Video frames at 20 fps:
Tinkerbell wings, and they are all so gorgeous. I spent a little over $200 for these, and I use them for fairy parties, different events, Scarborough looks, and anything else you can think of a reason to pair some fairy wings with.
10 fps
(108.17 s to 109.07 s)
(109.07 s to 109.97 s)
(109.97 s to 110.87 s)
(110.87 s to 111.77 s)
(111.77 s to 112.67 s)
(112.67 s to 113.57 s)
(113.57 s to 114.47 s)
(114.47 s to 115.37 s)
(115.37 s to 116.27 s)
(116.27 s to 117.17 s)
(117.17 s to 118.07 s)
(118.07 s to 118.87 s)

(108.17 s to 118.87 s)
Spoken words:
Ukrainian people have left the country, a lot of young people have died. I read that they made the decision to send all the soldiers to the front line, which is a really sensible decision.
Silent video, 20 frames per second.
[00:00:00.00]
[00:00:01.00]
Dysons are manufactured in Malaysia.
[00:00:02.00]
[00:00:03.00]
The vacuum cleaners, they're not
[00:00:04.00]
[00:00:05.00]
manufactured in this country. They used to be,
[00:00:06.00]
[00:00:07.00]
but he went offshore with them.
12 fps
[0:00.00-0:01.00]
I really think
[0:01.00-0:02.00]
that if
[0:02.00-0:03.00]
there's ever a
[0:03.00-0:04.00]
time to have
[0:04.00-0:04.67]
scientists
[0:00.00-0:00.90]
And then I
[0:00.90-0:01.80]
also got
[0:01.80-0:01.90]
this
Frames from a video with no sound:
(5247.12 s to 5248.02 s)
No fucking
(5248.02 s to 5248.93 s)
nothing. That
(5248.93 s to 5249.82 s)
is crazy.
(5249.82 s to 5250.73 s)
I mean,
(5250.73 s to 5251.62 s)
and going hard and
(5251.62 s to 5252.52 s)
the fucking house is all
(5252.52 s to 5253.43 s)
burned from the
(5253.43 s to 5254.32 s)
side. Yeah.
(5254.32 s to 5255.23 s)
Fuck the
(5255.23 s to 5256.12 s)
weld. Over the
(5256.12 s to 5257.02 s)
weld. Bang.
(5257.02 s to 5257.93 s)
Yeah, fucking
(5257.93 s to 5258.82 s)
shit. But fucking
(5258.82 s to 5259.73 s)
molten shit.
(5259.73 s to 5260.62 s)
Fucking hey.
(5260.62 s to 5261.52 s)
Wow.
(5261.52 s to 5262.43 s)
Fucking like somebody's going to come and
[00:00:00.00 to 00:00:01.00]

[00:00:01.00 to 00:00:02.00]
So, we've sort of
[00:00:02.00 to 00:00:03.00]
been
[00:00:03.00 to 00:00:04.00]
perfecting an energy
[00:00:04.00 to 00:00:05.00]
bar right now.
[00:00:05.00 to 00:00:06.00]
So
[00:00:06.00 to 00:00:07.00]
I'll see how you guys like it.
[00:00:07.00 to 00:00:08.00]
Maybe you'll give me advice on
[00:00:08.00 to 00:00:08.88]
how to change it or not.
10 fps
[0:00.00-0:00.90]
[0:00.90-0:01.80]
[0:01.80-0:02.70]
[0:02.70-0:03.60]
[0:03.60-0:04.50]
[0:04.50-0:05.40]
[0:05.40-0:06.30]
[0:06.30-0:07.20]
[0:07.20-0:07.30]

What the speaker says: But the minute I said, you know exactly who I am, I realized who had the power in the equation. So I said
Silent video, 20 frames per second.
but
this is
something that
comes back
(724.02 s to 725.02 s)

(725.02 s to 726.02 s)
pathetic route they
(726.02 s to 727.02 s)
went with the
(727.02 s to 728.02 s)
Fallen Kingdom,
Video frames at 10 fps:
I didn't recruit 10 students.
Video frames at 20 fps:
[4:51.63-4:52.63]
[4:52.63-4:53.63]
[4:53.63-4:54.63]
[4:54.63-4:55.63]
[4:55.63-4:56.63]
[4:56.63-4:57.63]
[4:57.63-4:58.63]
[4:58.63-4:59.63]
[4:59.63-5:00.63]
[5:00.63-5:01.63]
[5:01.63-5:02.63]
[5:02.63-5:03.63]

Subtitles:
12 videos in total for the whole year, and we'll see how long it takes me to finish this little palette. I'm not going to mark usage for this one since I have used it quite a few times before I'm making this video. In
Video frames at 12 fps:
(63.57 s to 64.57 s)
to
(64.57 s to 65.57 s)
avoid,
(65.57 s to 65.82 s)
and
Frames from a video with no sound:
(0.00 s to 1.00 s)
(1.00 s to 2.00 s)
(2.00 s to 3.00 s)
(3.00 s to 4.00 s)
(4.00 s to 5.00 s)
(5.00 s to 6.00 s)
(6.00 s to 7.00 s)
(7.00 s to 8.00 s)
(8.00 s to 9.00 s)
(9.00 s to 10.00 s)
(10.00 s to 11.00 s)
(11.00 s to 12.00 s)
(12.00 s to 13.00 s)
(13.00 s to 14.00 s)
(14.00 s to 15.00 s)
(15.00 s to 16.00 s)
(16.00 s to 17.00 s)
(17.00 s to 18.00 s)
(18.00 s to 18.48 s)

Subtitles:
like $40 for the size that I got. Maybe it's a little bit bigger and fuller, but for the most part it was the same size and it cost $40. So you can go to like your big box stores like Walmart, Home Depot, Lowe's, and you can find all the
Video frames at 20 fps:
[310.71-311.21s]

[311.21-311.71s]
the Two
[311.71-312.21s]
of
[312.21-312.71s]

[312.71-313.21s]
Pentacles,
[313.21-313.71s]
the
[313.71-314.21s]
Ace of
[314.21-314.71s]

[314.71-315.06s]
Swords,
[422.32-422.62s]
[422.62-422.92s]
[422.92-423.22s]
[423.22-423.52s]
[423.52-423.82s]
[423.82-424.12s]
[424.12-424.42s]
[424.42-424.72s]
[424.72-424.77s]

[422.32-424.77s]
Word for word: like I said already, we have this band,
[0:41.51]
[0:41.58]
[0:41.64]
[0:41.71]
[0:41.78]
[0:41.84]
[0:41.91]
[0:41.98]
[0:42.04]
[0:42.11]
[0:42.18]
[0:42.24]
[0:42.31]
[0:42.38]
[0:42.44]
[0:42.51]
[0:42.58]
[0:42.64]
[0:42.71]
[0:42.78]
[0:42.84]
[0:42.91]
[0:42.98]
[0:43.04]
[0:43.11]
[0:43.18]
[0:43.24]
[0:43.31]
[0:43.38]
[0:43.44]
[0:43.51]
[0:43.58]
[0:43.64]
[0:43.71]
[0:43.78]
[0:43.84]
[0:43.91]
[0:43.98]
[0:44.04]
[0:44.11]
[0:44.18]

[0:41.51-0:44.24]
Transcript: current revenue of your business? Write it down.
____________________
- _Try it_
Every record here must be output exactly, word for word.

- _Reply to the task_
Video frames at 20 fps:
Tinkerbell wings, and they are all so gorgeous. I spent a little over $200 for these, and I use them for fairy parties, different events, Scarborough looks, and anything else you can think of a reason to pair some fairy wings with.
10 fps
(108.17 s to 109.07 s)
(109.07 s to 109.97 s)
(109.97 s to 110.87 s)
(110.87 s to 111.77 s)
(111.77 s to 112.67 s)
(112.67 s to 113.57 s)
(113.57 s to 114.47 s)
(114.47 s to 115.37 s)
(115.37 s to 116.27 s)
(116.27 s to 117.17 s)
(117.17 s to 118.07 s)
(118.07 s to 118.87 s)

(108.17 s to 118.87 s)
Spoken words:
Ukrainian people have left the country, a lot of young people have died. I read that they made the decision to send all the soldiers to the front line, which is a really sensible decision.
Silent video, 20 frames per second.
[00:00:00.00]
[00:00:01.00]
Dysons are manufactured in Malaysia.
[00:00:02.00]
[00:00:03.00]
The vacuum cleaners, they're not
[00:00:04.00]
[00:00:05.00]
manufactured in this country. They used to be,
[00:00:06.00]
[00:00:07.00]
but he went offshore with them.
12 fps
[0:00.00-0:01.00]
I really think
[0:01.00-0:02.00]
that if
[0:02.00-0:03.00]
there's ever a
[0:03.00-0:04.00]
time to have
[0:04.00-0:04.67]
scientists
[0:00.00-0:00.90]
And then I
[0:00.90-0:01.80]
also got
[0:01.80-0:01.90]
this
Frames from a video with no sound:
(5247.12 s to 5248.02 s)
No fucking
(5248.02 s to 5248.93 s)
nothing. That
(5248.93 s to 5249.82 s)
is crazy.
(5249.82 s to 5250.73 s)
I mean,
(5250.73 s to 5251.62 s)
and going hard and
(5251.62 s to 5252.52 s)
the fucking house is all
(5252.52 s to 5253.43 s)
burned from the
(5253.43 s to 5254.32 s)
side. Yeah.
(5254.32 s to 5255.23 s)
Fuck the
(5255.23 s to 5256.12 s)
weld. Over the
(5256.12 s to 5257.02 s)
weld. Bang.
(5257.02 s to 5257.93 s)
Yeah, fucking
(5257.93 s to 5258.82 s)
shit. But fucking
(5258.82 s to 5259.73 s)
molten shit.
(5259.73 s to 5260.62 s)
Fucking hey.
(5260.62 s to 5261.52 s)
Wow.
(5261.52 s to 5262.43 s)
Fucking like somebody's going to come and
[00:00:00.00 to 00:00:01.00]

[00:00:01.00 to 00:00:02.00]
So, we've sort of
[00:00:02.00 to 00:00:03.00]
been
[00:00:03.00 to 00:00:04.00]
perfecting an energy
[00:00:04.00 to 00:00:05.00]
bar right now.
[00:00:05.00 to 00:00:06.00]
So
[00:00:06.00 to 00:00:07.00]
I'll see how you guys like it.
[00:00:07.00 to 00:00:08.00]
Maybe you'll give me advice on
[00:00:08.00 to 00:00:08.88]
how to change it or not.
10 fps
[0:00.00-0:00.90]
[0:00.90-0:01.80]
[0:01.80-0:02.70]
[0:02.70-0:03.60]
[0:03.60-0:04.50]
[0:04.50-0:05.40]
[0:05.40-0:06.30]
[0:06.30-0:07.20]
[0:07.20-0:07.30]

What the speaker says: But the minute I said, you know exactly who I am, I realized who had the power in the equation. So I said
Silent video, 20 frames per second.
but
this is
something that
comes back
(724.02 s to 725.02 s)

(725.02 s to 726.02 s)
pathetic route they
(726.02 s to 727.02 s)
went with the
(727.02 s to 728.02 s)
Fallen Kingdom,
Video frames at 10 fps:
I didn't recruit 10 students.
Video frames at 20 fps:
[4:51.63-4:52.63]
[4:52.63-4:53.63]
[4:53.63-4:54.63]
[4:54.63-4:55.63]
[4:55.63-4:56.63]
[4:56.63-4:57.63]
[4:57.63-4:58.63]
[4:58.63-4:59.63]
[4:59.63-5:00.63]
[5:00.63-5:01.63]
[5:01.63-5:02.63]
[5:02.63-5:03.63]

Subtitles:
12 videos in total for the whole year, and we'll see how long it takes me to finish this little palette. I'm not going to mark usage for this one since I have used it quite a few times before I'm making this video. In
Video frames at 12 fps:
(63.57 s to 64.57 s)
to
(64.57 s to 65.57 s)
avoid,
(65.57 s to 65.82 s)
and
Frames from a video with no sound:
(0.00 s to 1.00 s)
(1.00 s to 2.00 s)
(2.00 s to 3.00 s)
(3.00 s to 4.00 s)
(4.00 s to 5.00 s)
(5.00 s to 6.00 s)
(6.00 s to 7.00 s)
(7.00 s to 8.00 s)
(8.00 s to 9.00 s)
(9.00 s to 10.00 s)
(10.00 s to 11.00 s)
(11.00 s to 12.00 s)
(12.00 s to 13.00 s)
(13.00 s to 14.00 s)
(14.00 s to 15.00 s)
(15.00 s to 16.00 s)
(16.00 s to 17.00 s)
(17.00 s to 18.00 s)
(18.00 s to 18.48 s)

Subtitles:
like $40 for the size that I got. Maybe it's a little bit bigger and fuller, but for the most part it was the same size and it cost $40. So you can go to like your big box stores like Walmart, Home Depot, Lowe's, and you can find all the
Video frames at 20 fps:
[310.71-311.21s]

[311.21-311.71s]
the Two
[311.71-312.21s]
of
[312.21-312.71s]

[312.71-313.21s]
Pentacles,
[313.21-313.71s]
the
[313.71-314.21s]
Ace of
[314.21-314.71s]

[314.71-315.06s]
Swords,
[422.32-422.62s]
[422.62-422.92s]
[422.92-423.22s]
[423.22-423.52s]
[423.52-423.82s]
[423.82-424.12s]
[424.12-424.42s]
[424.42-424.72s]
[424.72-424.77s]

[422.32-424.77s]
Word for word: like I said already, we have this band,
[0:41.51]
[0:41.58]
[0:41.64]
[0:41.71]
[0:41.78]
[0:41.84]
[0:41.91]
[0:41.98]
[0:42.04]
[0:42.11]
[0:42.18]
[0:42.24]
[0:42.31]
[0:42.38]
[0:42.44]
[0:42.51]
[0:42.58]
[0:42.64]
[0:42.71]
[0:42.78]
[0:42.84]
[0:42.91]
[0:42.98]
[0:43.04]
[0:43.11]
[0:43.18]
[0:43.24]
[0:43.31]
[0:43.38]
[0:43.44]
[0:43.51]
[0:43.58]
[0:43.64]
[0:43.71]
[0:43.78]
[0:43.84]
[0:43.91]
[0:43.98]
[0:44.04]
[0:44.11]
[0:44.18]

[0:41.51-0:44.24]
Transcript: current revenue of your business? Write it down.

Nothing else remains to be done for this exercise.